We are often asked to evaluate patients with fatigue and body aches attributed to Lyme disease, without the clinical criteria to support this diagnosis.  As we head into prime tick season, here are some pertinent points surrounding this infection.

The vector in our area is the deer tick, which is most active from April to October. Following a bite, there is an incubation period of anywhere from 3 to 32 days, after which an erythema migrans (EM) rash – the typical bull’s-eye lesion – may appear at the bite site. Within weeks to months, innate and adaptive immune responses seem to control disseminated infections; in some cases even without antibiotic therapy.

Early infection may be localized with an EM rash described as painless, burning or pruritic. Later symptoms range from multiple EM lesions and palsies of the cranial nerves (VII) to headaches, fatigue, fever, lymphadenopathy, nuchal rigidity and musculoskeletal pain. If left untreated, meningitis, encephalitis, and motor and sensory radiculoneuritis may occur. Though rare in children, carditis manifesting as a form of heart block can also emerge. Late infection often manifests as intermittent arthritis in the large joints, most commonly the knee. A few patients continue to have persistent arthritis despite oral therapy, and may require a second course of antibiotics.

Lyme disease diagnosis depends on the stage of infection. Early, localized disease is diagnosed clinically. Serologic testing is not recommended because it is often too early for antibodies to develop. Later stages can be diagnosed serologically in a two-step approach: if an enzyme-linked immunosorbent assay (ELISA) is equivocal or positive, follow up with a Western Blot test to confirm the result. 

On a Western Blot assay, a band forms when antibody from the patient precipitates with antigen from the test solution. The more bands that form, the more likely the patient is to have Lyme disease. The IgM Western Blot is considered positive if at least two of the three bands are reactive. The IgG Western Blot is considered positive if at least five of 10 bands are reactive. After four to eight weeks, patients with Lyme disease will have a positive IgG Western Blot. Patients with symptoms beyond two months who have only a positive IgM are most likely false positives. Even after adequate treatment, antibody titers may be present for months to years, so using repeat serology as a marker for improvement or “test of cure” is not suggested. 
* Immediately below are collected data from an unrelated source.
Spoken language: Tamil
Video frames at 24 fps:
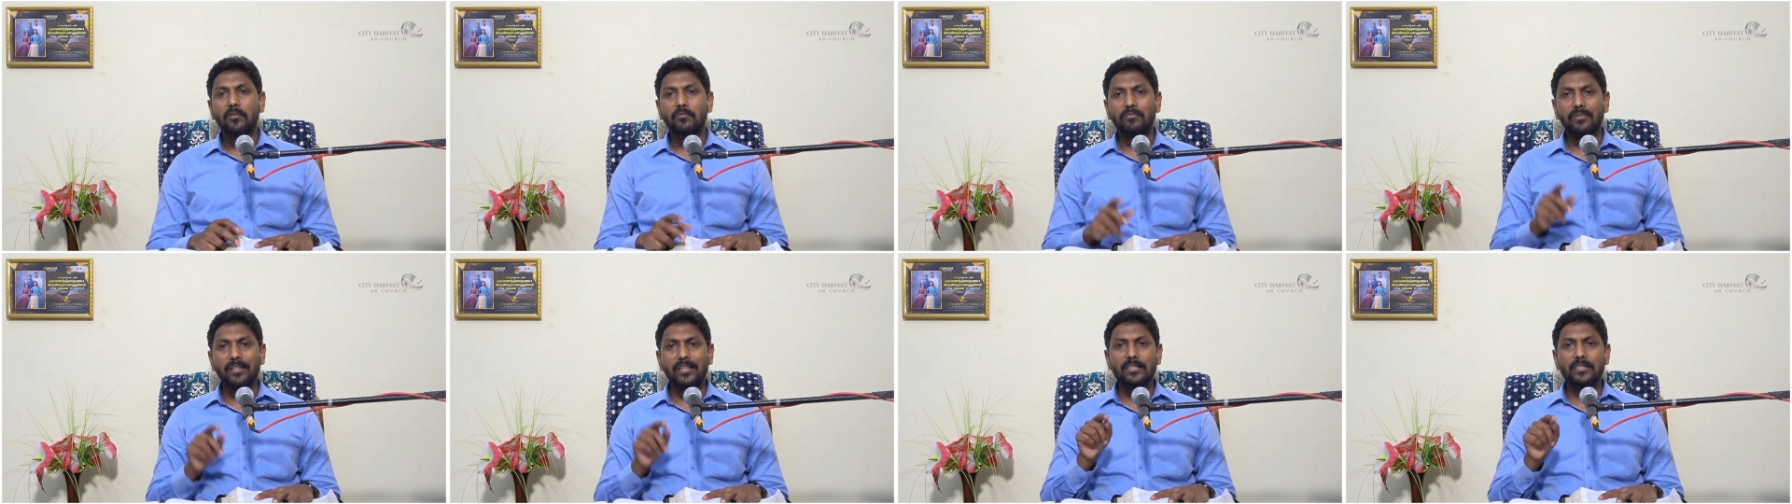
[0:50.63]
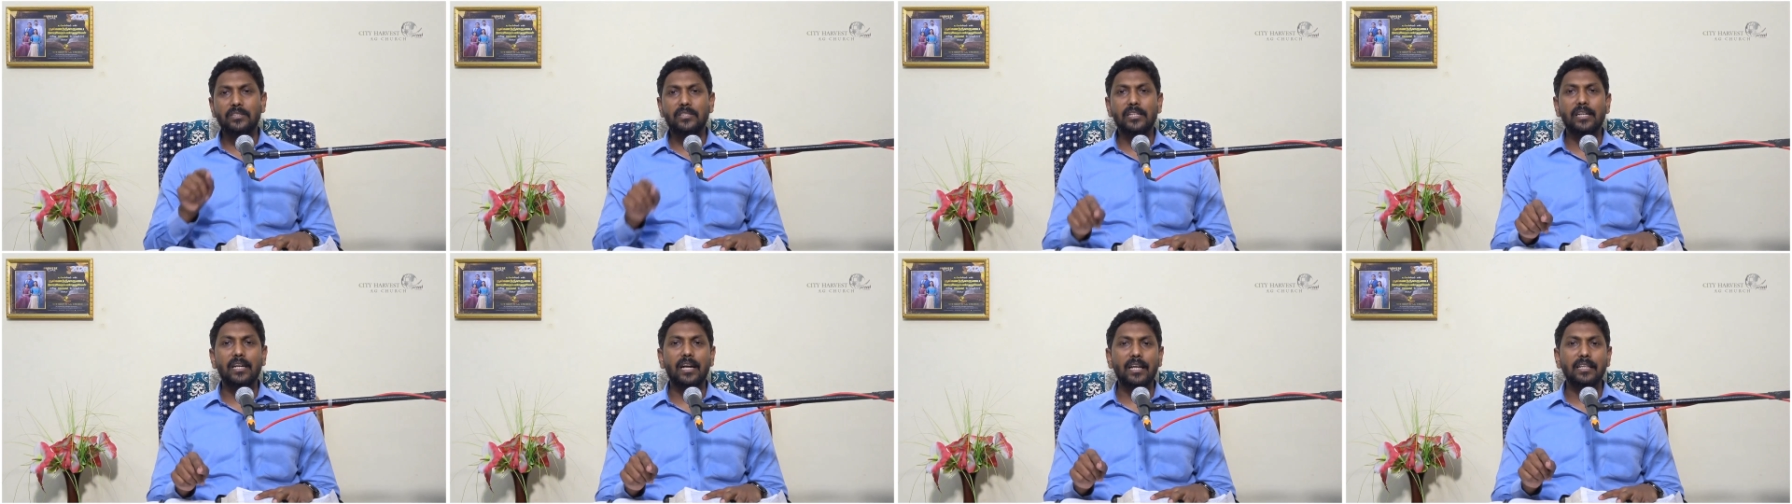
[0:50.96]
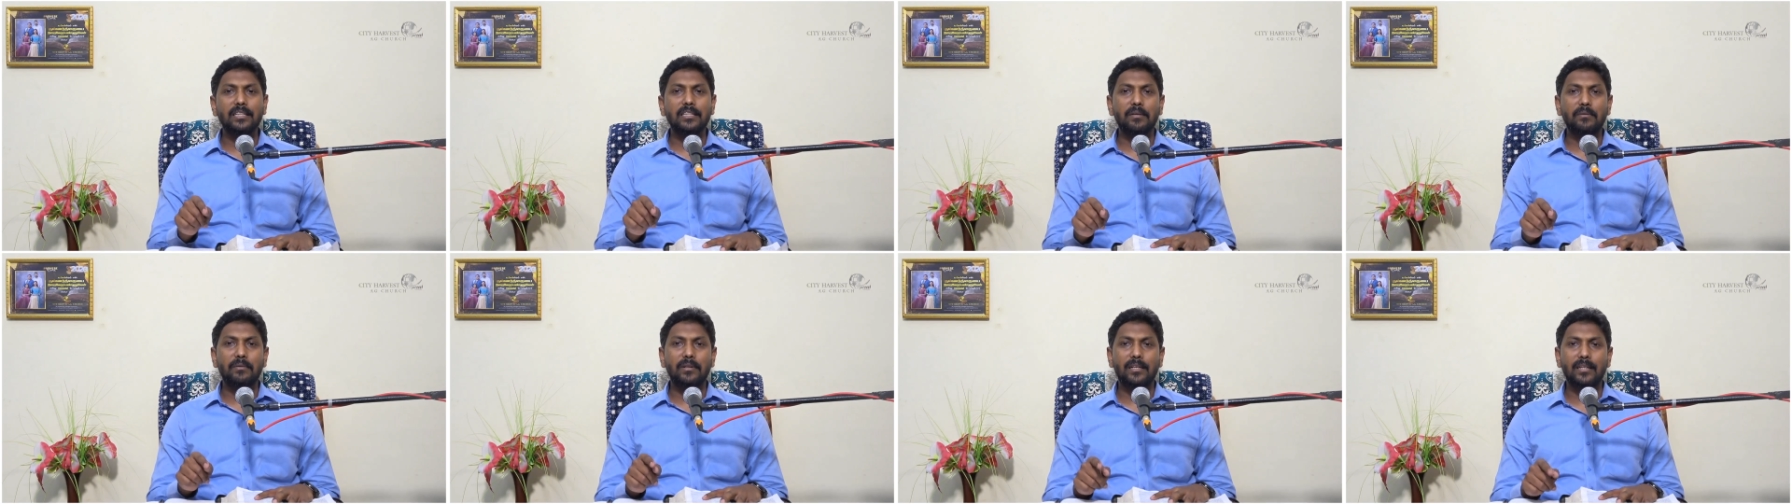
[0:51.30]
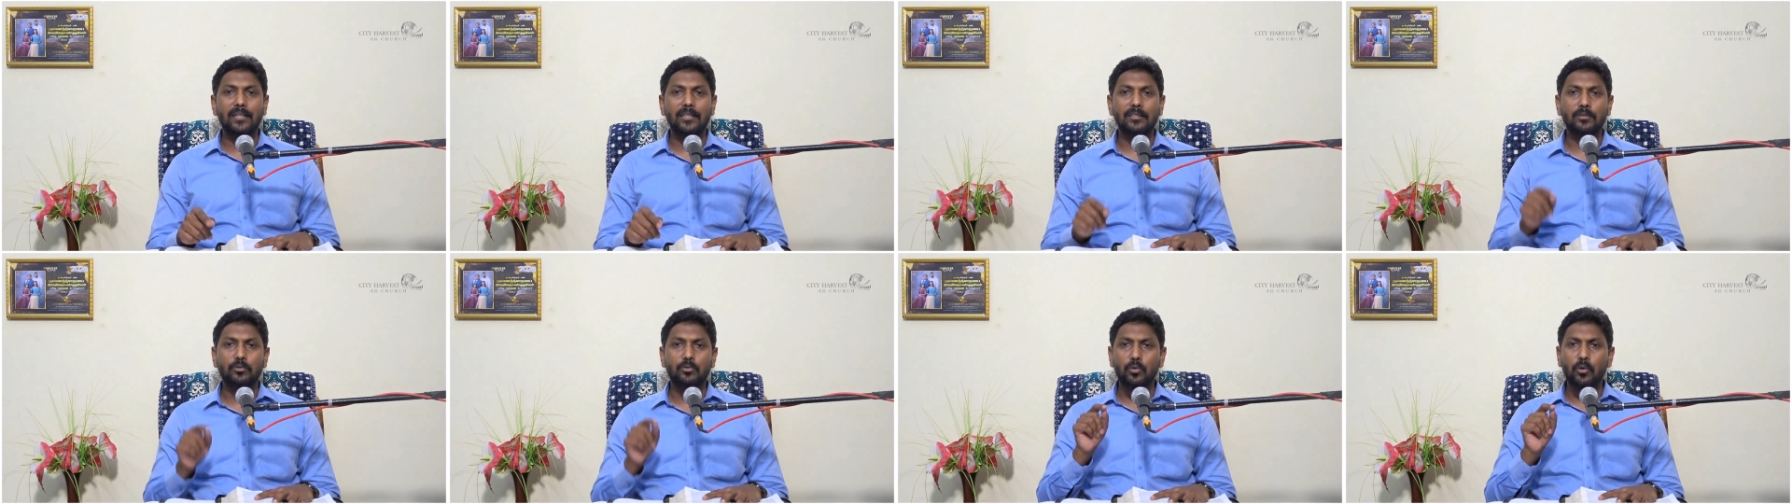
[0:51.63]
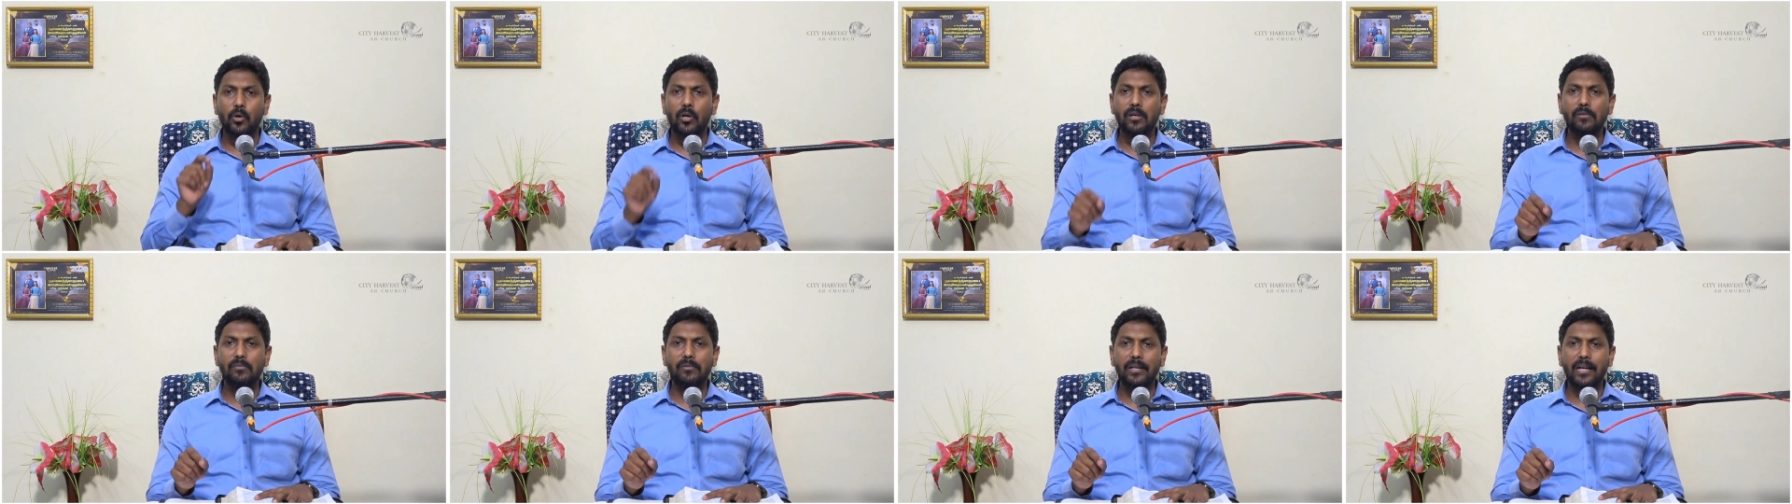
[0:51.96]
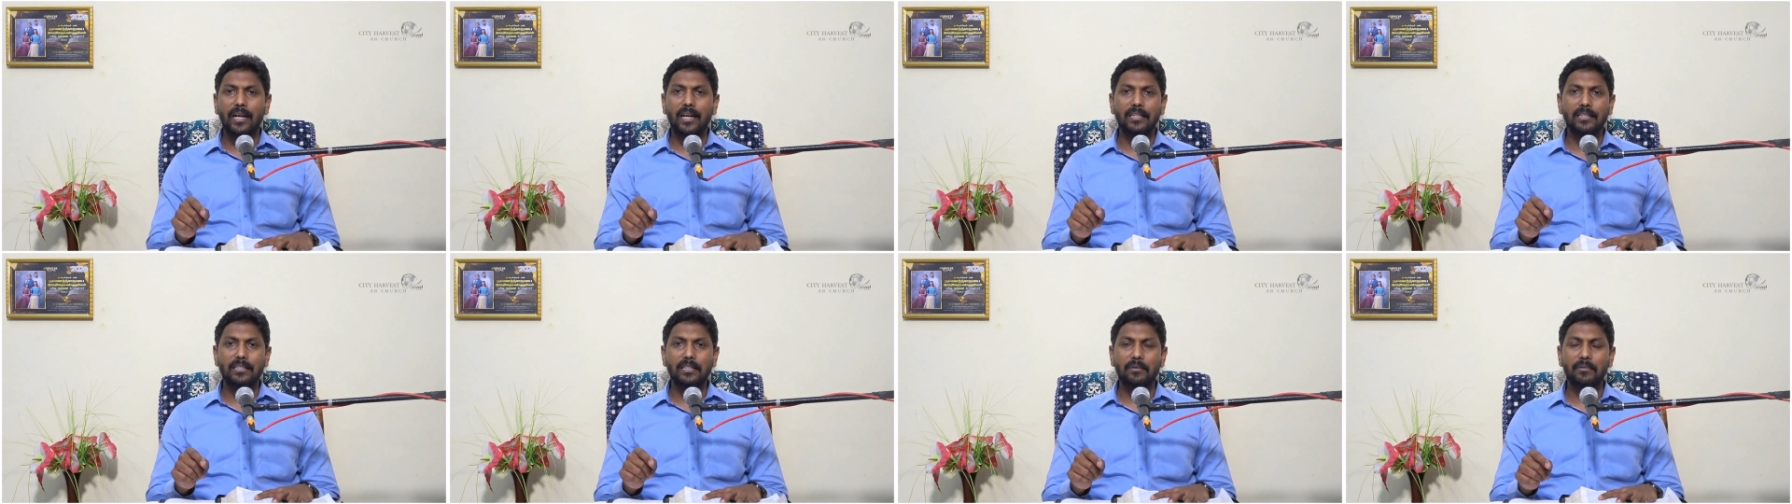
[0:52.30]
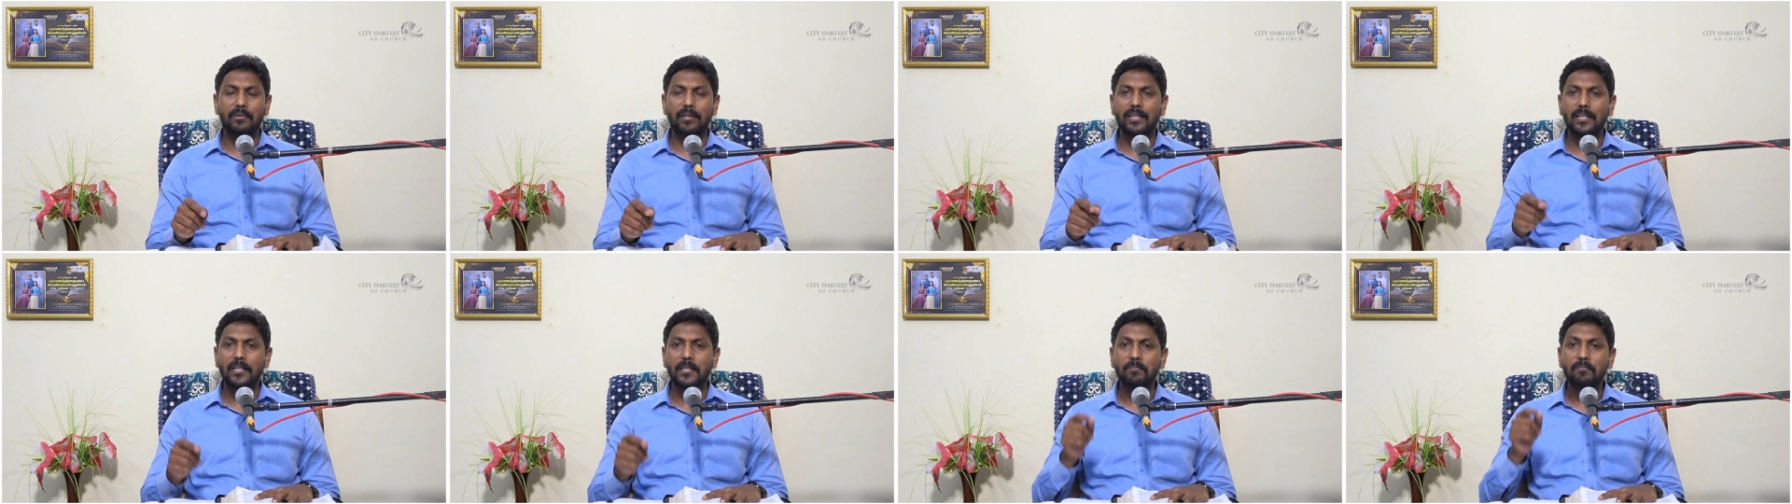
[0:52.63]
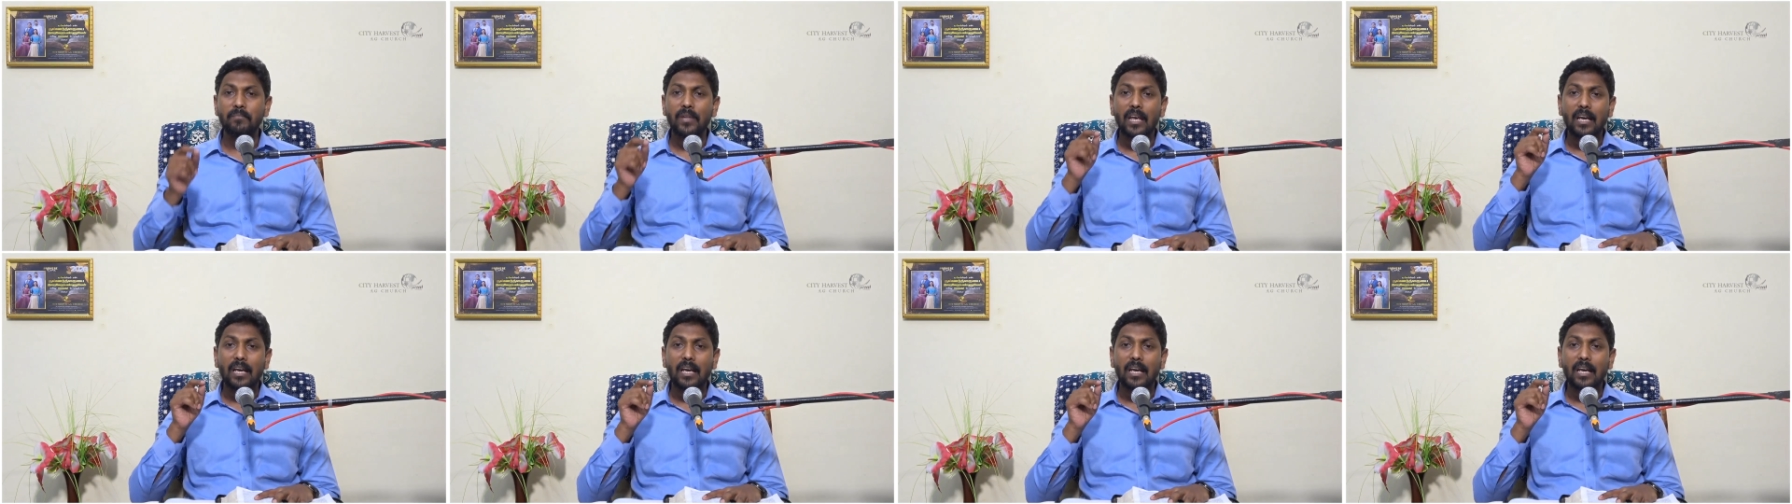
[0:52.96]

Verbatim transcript: வீழ்ச்சி அடைந்தவர்கள் தோல்வி அடைந்தவர்கள்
I recommend the Red Book® for treatment options. The most common mistake we see is amoxicillin dosing: the daily amount should be divided into three doses. For children older than eight, doxycycline is the drug of choice because it can also treat Anaplasma phagocytophilum – a potential concomitant infection transmitted by the same deer tick.

All too often we see children who have been placed on months of inappropriate antibiotics and supplements for an incorrect diagnosis of Lyme disease. This limits our ability to find a true source for their symptoms, contributes to antibiotic resistance and causes potentially dangerous medical complications. Months of vague symptoms such as arthralgias, muscle pains and fatigue in patients with negative lab results for Lyme disease argue strongly against the diagnosis. Some of these patients require an in-depth workup for other etiologies. But most only require repeated reassurance.